Dessa nova orientação, veio o convite para Marcela Cantuária, na sexta edição (2021), por exemplo. A artista do Rio ficou conhecida por ter assinado uma série de nove pinturas e um oratório, que definiram o conceito visual do álbum Portas, lançado no ano passado pela cantora Marisa Monte. Na edição atual da Caixa de Pandora, que ficou em cartaz até 16/12, participam Rebecca Sharp e Tadáskía, em parceria com a Sé Galeria e com patrocínio do Iguatemi. Camila destaca que a intervenção de Tadáskía lançou nova luz sobre o acervo, dentro do espírito proposto desde o começo pela iniciativa.
Todos os artistas convidados para o Caixa de Pandora são remunerados pela Kura e têm o direito de indicar um curador com quem vão trabalhar em sua quase residência artística na casa. Barrão, por exemplo, apontou Agnaldo Farias, também crítico de arte e professor da FAU-USP (Faculdade de Arquitetura e Urbanismo da Universidade de São Paulo). A lista de curadores que já atuaram no projeto elenca também Germano Dushá e Jacopo Crivelli Visconti, entre outros.
Ainda em 2018, aconteceu a participação da paulistana Ana Dias Batista, com apoio da Galeria Marilia Razuk. No ano seguinte, vieram Vik Muniz e Paulo Nimer Pjota, respectivamente com a assistência da Galeria Nara Roesler e da Mendes Wood DM. Já a partir do ano seguinte, o projeto começou a passar por ajustes. Em vez de duas edições anuais, algo que pesava nas contas da Kura, passaram a realizar apenas uma, e 2020 foi a vez da gaúcha Regina Silveira, numa parceria com a Galeria Luciana Brito e, pela primeira vez, um patrocínio, da marca francesa Bvlgari.
“Ela é uma artista negra, trans, do Rio. Logo que você entra na casa, tem uma sala que originalmente se chama Império, ligada obviamente a esse período da História do Brasil. O que ela fez? Tirou retratos de membros da família real portuguesa e colocou, em seu lugar, duas pinturas que estavam na reserva técnica, ambas de autoria desconhecida. Uma delas retrata uma virgem negra, com um menino Jesus no colo. A outra traz uma senhora também negra, de idade mais avançada. São trabalhos altamente políticos aos olhos de hoje. Então conseguimos, assim, contar um pouco da história do País, a partir de novas perspectivas”, avalia Camila.
Planos para o futuro? Por ora, a equipe da Kura, que reúne 17 pessoas de formação multidisciplinar, prepara a oitava edição, prevista para acontecer durante a 35ª Bienal de São Paulo, em 2023. Serão 18 meses de organização e o nome ou os nomes dos convidados e curador são mantidos em segredo. No mais, garante Camila, “expandir não é um plano”, salvo o desejo de futura parceria com alguma instituição no exterior.

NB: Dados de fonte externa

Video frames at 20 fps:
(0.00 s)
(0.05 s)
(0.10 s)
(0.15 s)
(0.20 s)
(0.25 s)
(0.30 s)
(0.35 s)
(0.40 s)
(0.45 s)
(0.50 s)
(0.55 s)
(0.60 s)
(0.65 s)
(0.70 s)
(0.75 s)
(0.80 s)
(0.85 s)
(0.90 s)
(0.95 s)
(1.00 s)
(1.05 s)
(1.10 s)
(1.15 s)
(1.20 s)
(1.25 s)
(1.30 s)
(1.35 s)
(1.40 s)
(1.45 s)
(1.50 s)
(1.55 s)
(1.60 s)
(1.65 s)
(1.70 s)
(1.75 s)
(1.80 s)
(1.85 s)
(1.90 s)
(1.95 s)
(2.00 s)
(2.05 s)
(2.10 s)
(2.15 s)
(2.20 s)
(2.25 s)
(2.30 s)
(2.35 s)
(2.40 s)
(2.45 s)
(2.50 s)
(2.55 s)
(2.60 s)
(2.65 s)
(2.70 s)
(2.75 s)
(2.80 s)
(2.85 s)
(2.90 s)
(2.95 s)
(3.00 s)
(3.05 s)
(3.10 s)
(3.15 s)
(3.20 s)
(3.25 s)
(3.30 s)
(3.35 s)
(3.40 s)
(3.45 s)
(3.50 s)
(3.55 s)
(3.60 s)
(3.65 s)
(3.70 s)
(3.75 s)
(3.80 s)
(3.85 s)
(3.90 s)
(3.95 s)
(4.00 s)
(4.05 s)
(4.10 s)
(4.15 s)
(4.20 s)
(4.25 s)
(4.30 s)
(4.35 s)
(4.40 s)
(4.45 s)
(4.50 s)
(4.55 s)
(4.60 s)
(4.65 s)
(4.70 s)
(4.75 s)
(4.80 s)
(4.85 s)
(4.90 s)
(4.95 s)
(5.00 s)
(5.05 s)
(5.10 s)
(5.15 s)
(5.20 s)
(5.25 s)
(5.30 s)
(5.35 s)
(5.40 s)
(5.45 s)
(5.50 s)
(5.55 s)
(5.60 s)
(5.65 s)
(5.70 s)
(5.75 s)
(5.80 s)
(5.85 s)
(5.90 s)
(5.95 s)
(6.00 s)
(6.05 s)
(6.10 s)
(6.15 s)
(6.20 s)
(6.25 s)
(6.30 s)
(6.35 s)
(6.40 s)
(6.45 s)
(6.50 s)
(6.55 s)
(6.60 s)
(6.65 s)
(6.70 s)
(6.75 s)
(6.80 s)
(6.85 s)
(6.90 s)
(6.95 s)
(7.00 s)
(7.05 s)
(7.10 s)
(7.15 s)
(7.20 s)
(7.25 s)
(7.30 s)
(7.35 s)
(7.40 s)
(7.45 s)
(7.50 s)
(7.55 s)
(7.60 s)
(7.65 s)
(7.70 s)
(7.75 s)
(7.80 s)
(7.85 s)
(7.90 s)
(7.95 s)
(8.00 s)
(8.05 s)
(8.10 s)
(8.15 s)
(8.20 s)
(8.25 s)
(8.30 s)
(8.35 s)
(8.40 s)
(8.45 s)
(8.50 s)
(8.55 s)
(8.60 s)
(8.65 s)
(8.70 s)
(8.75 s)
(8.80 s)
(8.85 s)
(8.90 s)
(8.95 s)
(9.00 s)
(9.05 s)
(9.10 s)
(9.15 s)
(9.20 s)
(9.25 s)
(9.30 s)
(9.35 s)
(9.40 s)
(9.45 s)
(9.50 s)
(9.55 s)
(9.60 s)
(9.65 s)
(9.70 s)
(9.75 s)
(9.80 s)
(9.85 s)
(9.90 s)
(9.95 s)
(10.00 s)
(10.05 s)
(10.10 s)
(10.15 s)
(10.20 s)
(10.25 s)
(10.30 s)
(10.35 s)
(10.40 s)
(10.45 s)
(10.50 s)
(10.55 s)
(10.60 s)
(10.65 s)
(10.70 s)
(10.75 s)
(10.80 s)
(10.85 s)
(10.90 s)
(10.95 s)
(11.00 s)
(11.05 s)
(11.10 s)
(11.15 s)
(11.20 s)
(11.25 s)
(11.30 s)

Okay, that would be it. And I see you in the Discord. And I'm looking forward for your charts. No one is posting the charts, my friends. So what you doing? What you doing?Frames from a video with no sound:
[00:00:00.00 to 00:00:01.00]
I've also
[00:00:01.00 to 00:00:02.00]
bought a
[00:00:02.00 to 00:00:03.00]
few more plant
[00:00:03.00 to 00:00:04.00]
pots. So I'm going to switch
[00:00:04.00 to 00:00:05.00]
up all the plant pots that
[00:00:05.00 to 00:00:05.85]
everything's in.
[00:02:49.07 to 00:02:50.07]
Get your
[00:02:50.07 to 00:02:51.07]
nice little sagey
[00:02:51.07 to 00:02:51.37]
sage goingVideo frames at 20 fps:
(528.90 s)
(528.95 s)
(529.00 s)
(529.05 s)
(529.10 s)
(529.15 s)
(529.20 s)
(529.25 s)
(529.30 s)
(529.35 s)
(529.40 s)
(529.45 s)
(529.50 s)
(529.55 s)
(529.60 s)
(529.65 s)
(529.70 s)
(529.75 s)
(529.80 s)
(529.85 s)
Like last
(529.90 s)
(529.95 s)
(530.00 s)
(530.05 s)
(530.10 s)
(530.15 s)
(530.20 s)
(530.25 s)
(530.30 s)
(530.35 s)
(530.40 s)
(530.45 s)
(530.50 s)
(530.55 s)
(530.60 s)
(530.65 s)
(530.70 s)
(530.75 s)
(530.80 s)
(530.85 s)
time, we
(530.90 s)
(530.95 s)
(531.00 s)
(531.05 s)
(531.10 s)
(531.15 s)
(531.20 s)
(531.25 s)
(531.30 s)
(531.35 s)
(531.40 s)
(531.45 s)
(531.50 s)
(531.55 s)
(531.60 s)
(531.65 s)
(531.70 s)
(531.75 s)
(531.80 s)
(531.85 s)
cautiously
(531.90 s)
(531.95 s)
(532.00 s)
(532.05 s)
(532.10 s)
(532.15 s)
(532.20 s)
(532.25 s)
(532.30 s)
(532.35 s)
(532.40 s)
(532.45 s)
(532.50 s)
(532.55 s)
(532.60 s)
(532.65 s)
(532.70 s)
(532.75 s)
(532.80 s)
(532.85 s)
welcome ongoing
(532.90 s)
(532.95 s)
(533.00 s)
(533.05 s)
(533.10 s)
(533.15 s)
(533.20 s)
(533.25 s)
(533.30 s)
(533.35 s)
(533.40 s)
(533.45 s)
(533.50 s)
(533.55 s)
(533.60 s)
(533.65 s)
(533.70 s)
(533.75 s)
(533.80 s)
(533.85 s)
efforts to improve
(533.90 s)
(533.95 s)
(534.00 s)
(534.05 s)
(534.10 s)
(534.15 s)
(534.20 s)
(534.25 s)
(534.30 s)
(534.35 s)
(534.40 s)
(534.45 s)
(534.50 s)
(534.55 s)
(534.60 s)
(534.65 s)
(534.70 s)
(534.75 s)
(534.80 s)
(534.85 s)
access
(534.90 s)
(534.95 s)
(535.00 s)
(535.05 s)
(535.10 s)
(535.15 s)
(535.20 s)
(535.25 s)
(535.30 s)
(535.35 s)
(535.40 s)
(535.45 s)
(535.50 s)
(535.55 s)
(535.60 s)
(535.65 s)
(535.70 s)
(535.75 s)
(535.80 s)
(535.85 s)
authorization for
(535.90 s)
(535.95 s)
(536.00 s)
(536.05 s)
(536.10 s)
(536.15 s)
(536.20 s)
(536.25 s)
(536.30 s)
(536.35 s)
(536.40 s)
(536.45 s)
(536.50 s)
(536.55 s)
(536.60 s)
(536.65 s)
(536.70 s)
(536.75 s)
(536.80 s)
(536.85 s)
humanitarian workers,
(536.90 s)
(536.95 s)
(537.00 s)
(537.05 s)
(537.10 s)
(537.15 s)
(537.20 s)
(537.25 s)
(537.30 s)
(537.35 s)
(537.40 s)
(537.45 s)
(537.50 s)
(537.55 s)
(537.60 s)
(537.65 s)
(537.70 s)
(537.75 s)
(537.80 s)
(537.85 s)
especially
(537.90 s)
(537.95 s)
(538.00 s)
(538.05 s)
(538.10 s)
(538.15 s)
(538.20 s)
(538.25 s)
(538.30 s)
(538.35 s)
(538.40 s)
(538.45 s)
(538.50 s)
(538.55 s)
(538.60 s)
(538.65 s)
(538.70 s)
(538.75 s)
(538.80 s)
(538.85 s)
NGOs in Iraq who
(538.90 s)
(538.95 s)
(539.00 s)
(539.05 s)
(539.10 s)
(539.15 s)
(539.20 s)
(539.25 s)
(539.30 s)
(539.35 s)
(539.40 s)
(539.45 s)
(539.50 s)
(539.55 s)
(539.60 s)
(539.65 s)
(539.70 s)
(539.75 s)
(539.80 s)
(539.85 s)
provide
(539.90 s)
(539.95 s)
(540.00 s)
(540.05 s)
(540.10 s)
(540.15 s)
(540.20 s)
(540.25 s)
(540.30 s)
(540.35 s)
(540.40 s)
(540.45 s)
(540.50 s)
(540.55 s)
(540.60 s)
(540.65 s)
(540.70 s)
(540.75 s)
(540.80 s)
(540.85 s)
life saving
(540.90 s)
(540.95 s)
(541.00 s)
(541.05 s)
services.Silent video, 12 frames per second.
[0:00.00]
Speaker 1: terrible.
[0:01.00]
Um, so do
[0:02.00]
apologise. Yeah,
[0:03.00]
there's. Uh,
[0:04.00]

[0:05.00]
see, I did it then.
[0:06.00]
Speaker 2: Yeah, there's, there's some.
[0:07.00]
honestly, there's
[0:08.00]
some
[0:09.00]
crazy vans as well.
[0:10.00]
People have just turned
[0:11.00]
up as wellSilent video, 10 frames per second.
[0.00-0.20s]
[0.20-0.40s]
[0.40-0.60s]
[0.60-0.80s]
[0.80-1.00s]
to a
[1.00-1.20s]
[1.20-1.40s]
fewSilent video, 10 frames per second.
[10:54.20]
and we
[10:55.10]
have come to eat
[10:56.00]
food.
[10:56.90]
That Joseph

O desafio para todos artistas convidados é explorar o acervo da casa e criar um diálogo artístico com trabalhos inéditos
“A Caixa de Pandora já é o projeto de nosso coração, ela mexe com a vida da casa, com a vida dos artistas participantes. Espero que a gente possa continuar fazendo as edições, ampliar as interferências no espaço, estimular os colecionadores a abrirem também seus acervos, mostrar cada vez mais jovens talentos.” Resta torcer, de fato, para que o projeto inspire iniciativas similares Brasil afora.